Three Congressmen criticized the proposed amendments. Congressman Rodney Frelinghuysen from New Jersey, who chairs the Defence Appropriations Committee, explained the mechanism of the CSF saying that the fund allows the Secretary of Defence to reimburse any key cooperating nation for logistical and military support. This includes providing access, specialised training to personnel, procurement and provision of supplies and equipment provided by that nation in connection with a US military operation.

Pakistan, he said, was a key route for supplying US troops in Afghanistan.

Congressman Frelinghuysen said that receipts for reimbursements were submitted by cooperating nations and vetted by the Pentagon, which “follow a strict and I say strict criteria to meet standards for reimbursement, it is all about reimbursement”.

He insisted that all payments were made in arrears and following notification to members of Congress on appropriate committees.

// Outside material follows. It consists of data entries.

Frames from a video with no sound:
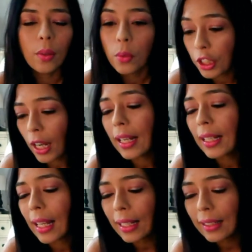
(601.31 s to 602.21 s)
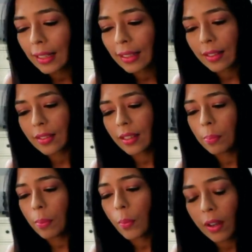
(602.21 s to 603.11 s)
which I'm glad that they
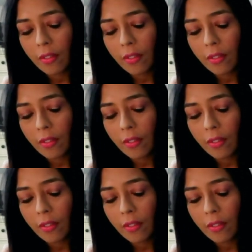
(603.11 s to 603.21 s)
step away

Mr Frelinghuysen noted that the CSF remained a critical tool to enable Pakistan to effectively deal with future challenges from the emerging US drawdown.

“It also was a cost-effective tool for the US to remain engaged in the region and with Pakistan,” he added. “We shouldn’t be abandoningPakistan, because we might actually have something even worse than what the gentleman describes if we turn our back on Pakistan,” he warned.

The ranking Democrat member of the Committee on Appropriations, Congressman Peter Visclosky also opposed the amendments. He said that US legislation had in -built oversight mechanism to ensure that funds were released only when it had been certified that Pakistanis cooperating in counterterrorism.

Congresswoman Sheila Jackson Lee, co-chair of Pakistan Congressional Caucus, highlighted Pakistan’s own actions in counterterrorism.

“Over the years, I have worked with a number of persons in the Pakistani government. But, in particular, I want to emphasise that the Pakistan military, over a period of years, has fought against terrorism and suffered a great treasure in the loss of their soldiers,” she said.

“I believe it is important that we continue to collaborate and, as my two colleagues have said, that we work extensively with oversight.”

She also warned the house that Pakistan had nuclear capability and this was another reason for staying engaged with it.